> What is needed: Your task is to transcribe all of the data below exactly, omitting the images.

> Collected data entries:
+++

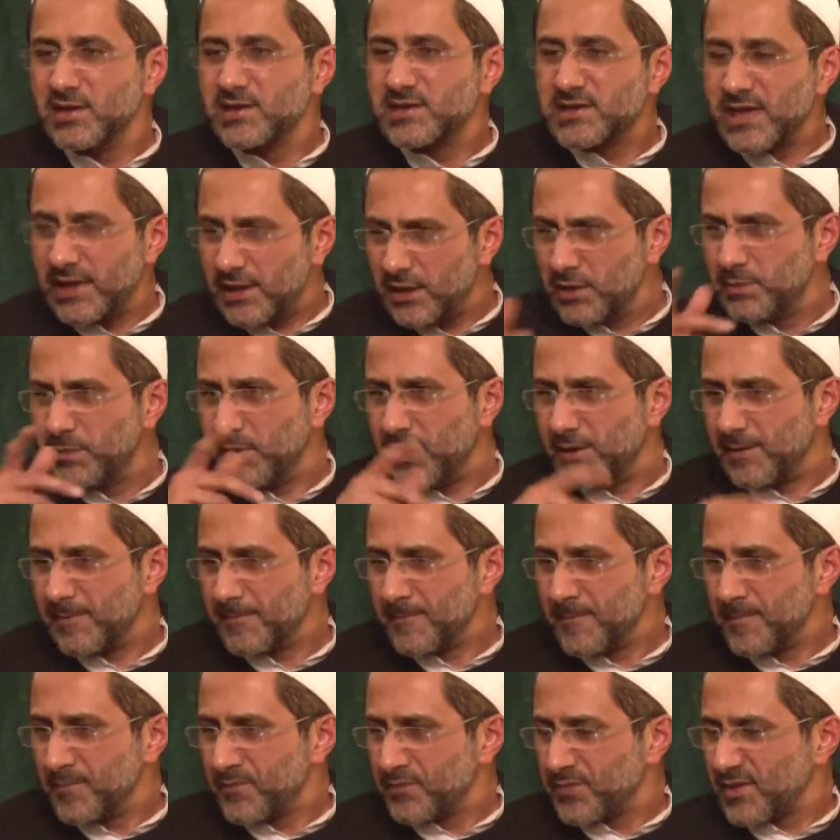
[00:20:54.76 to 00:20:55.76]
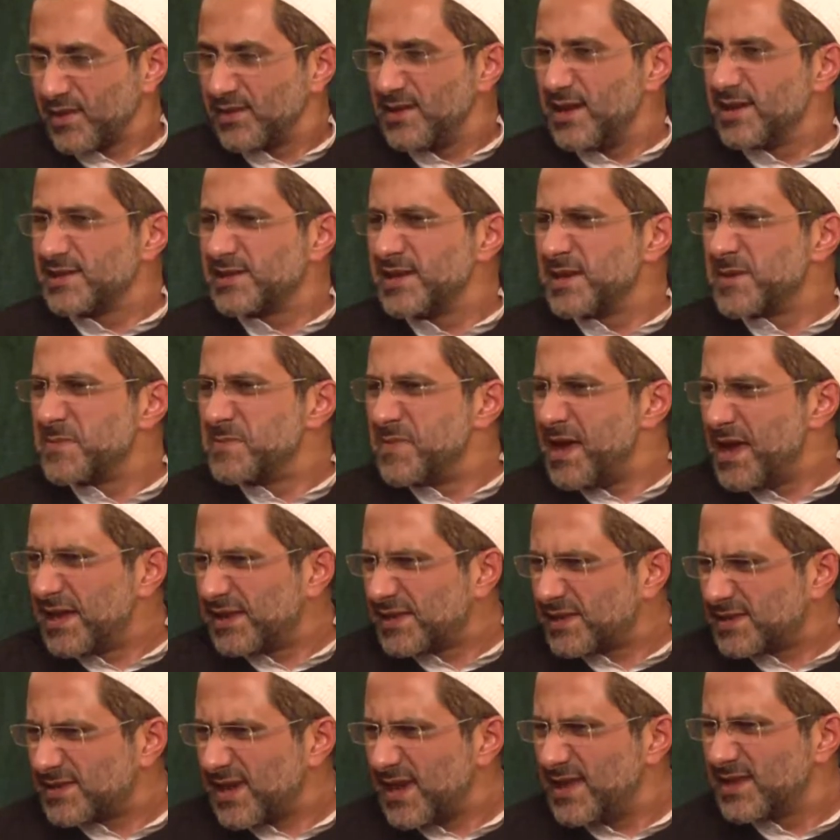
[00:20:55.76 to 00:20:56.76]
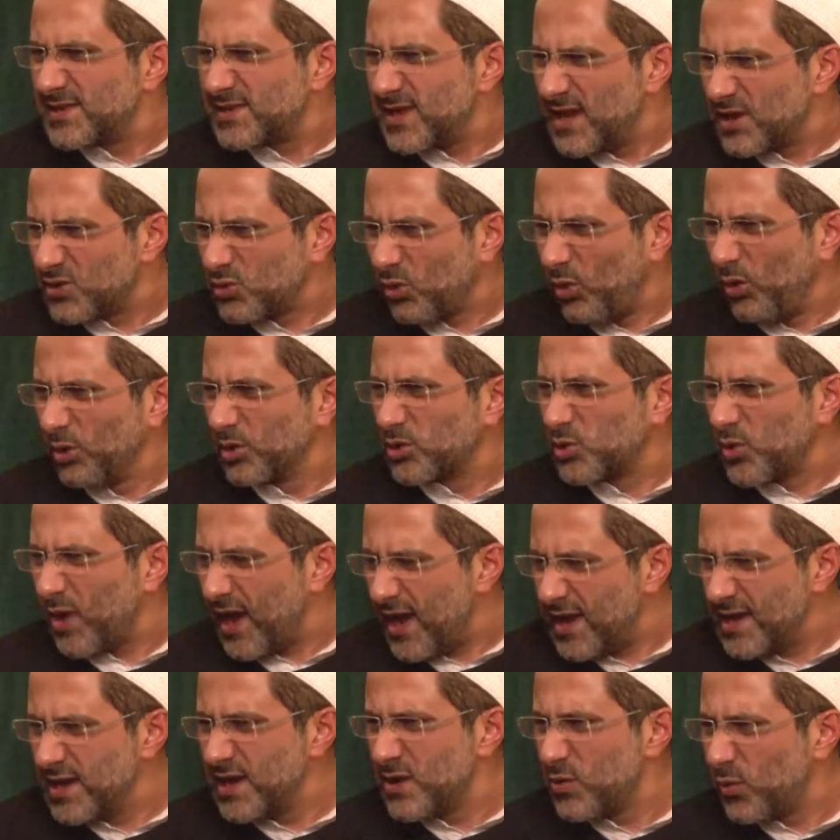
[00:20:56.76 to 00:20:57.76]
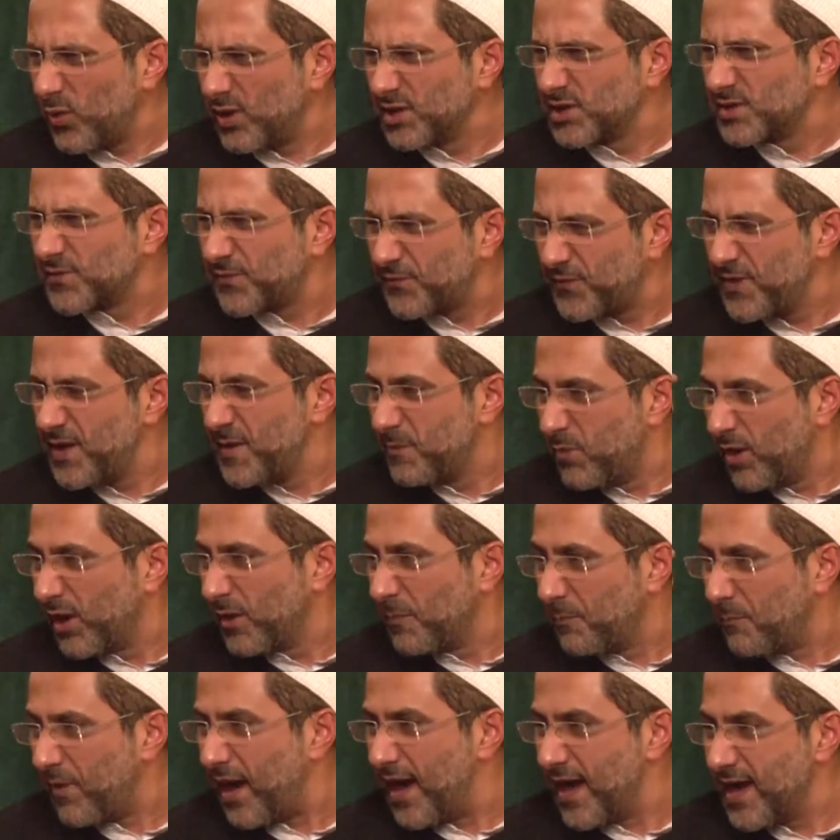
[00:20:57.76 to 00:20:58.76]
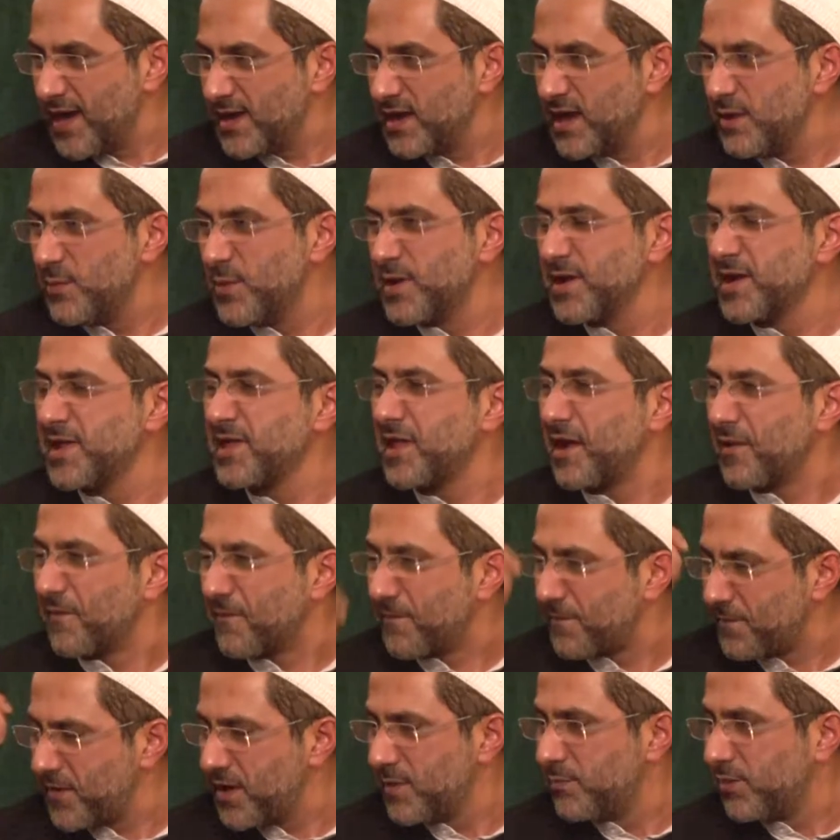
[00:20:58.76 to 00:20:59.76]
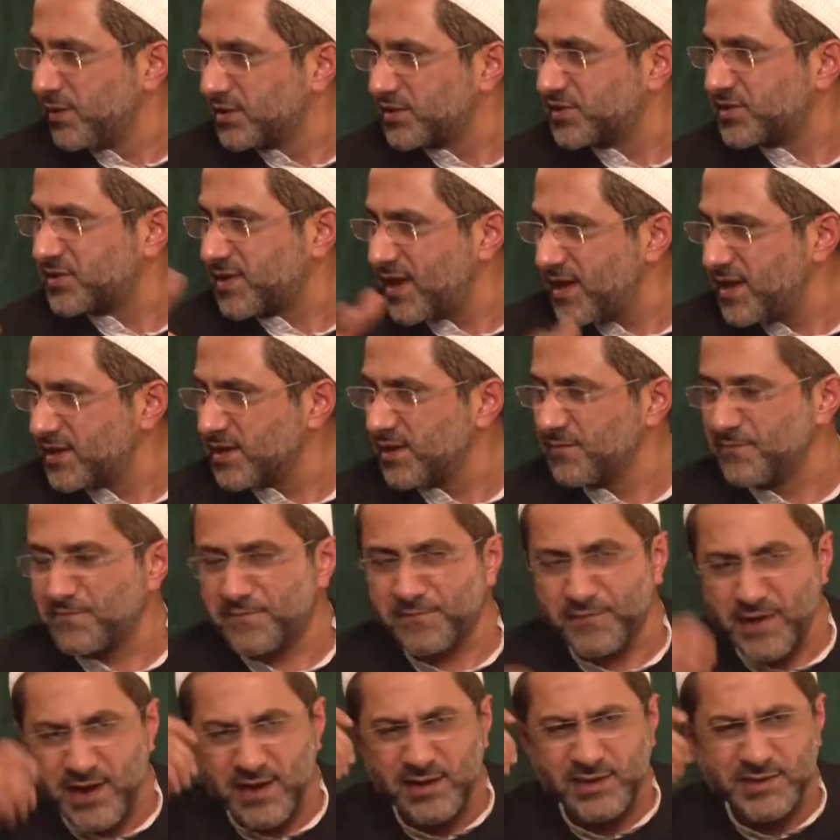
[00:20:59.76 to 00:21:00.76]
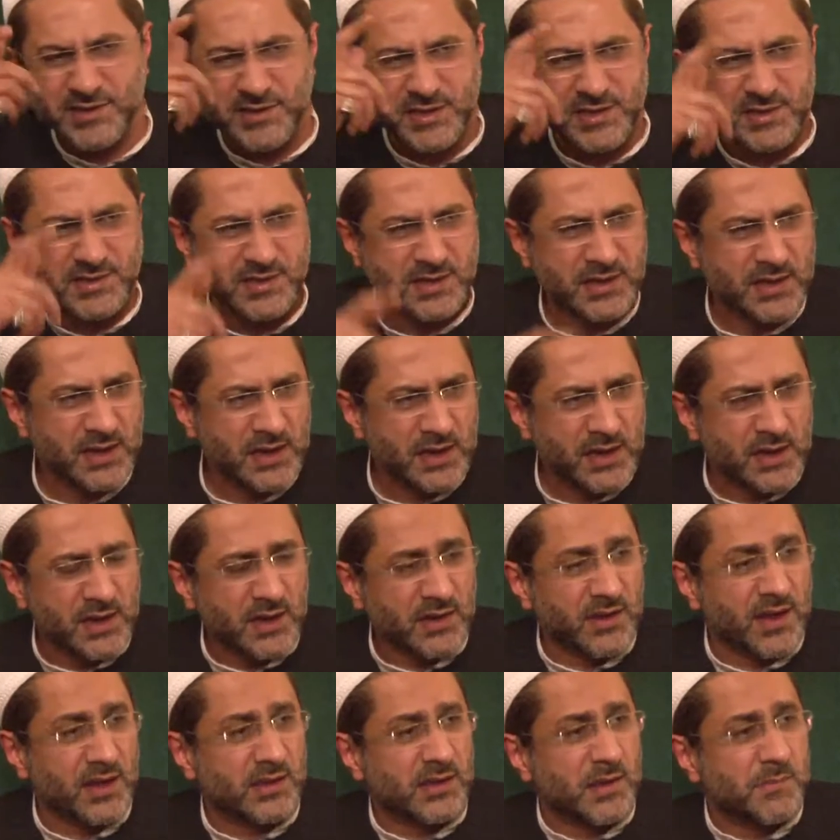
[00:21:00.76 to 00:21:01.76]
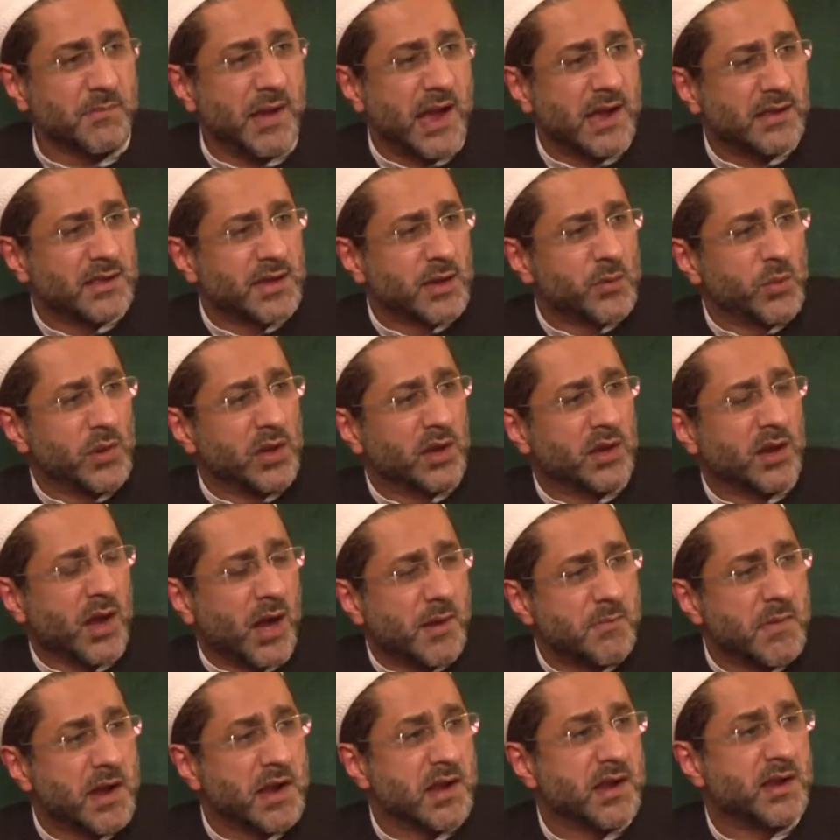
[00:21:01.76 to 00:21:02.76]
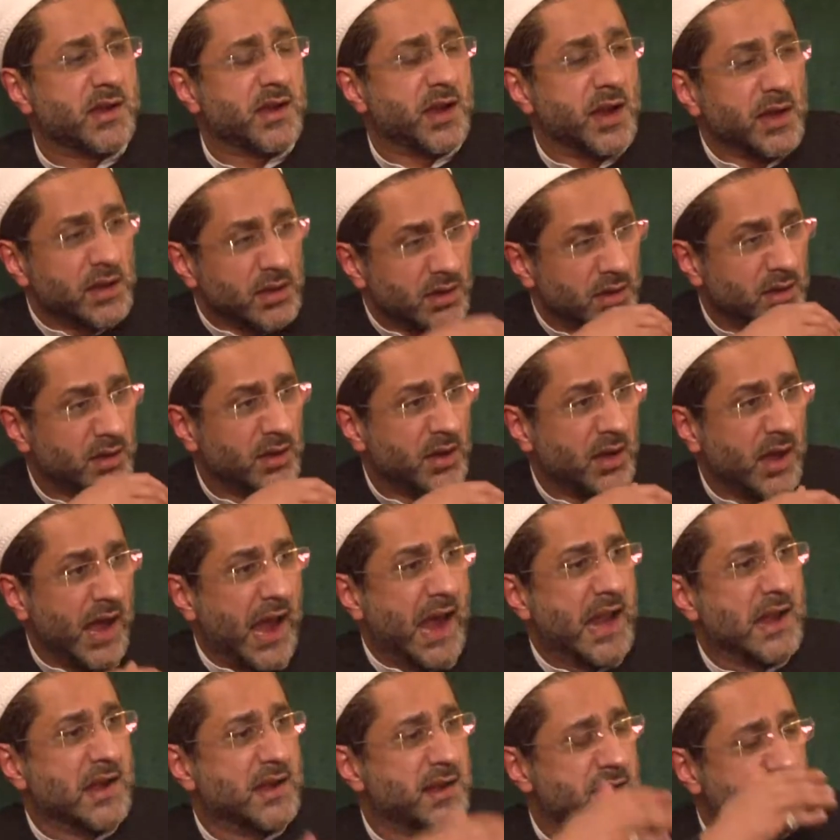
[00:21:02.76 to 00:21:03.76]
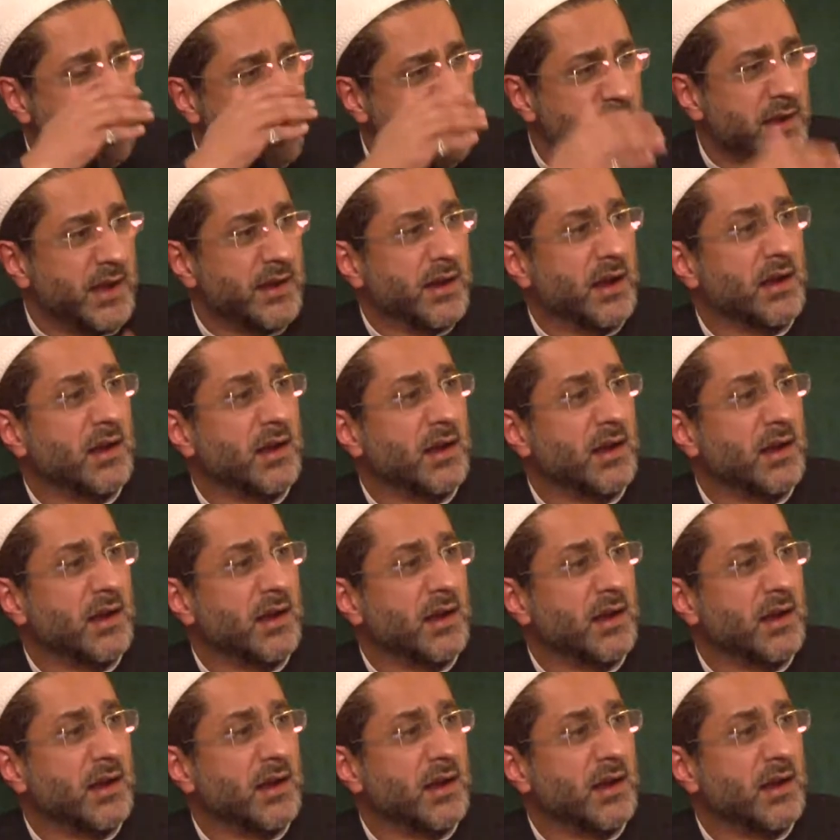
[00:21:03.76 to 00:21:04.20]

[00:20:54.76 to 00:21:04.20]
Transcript: Tell me, does it make sense at all to anyone's feeble mind, even in their feeble state and frailties, that the Mahdi will come and kill and kill and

+++

> Your response:
[00:20:54.76 to 00:20:55.76]
[00:20:55.76 to 00:20:56.76]
[00:20:56.76 to 00:20:57.76]
[00:20:57.76 to 00:20:58.76]
[00:20:58.76 to 00:20:59.76]
[00:20:59.76 to 00:21:00.76]
[00:21:00.76 to 00:21:01.76]
[00:21:01.76 to 00:21:02.76]
[00:21:02.76 to 00:21:03.76]
[00:21:03.76 to 00:21:04.20]

[00:20:54.76 to 00:21:04.20]
Transcript: Tell me, does it make sense at all to anyone's feeble mind, even in their feeble state and frailties, that the Mahdi will come and kill and kill and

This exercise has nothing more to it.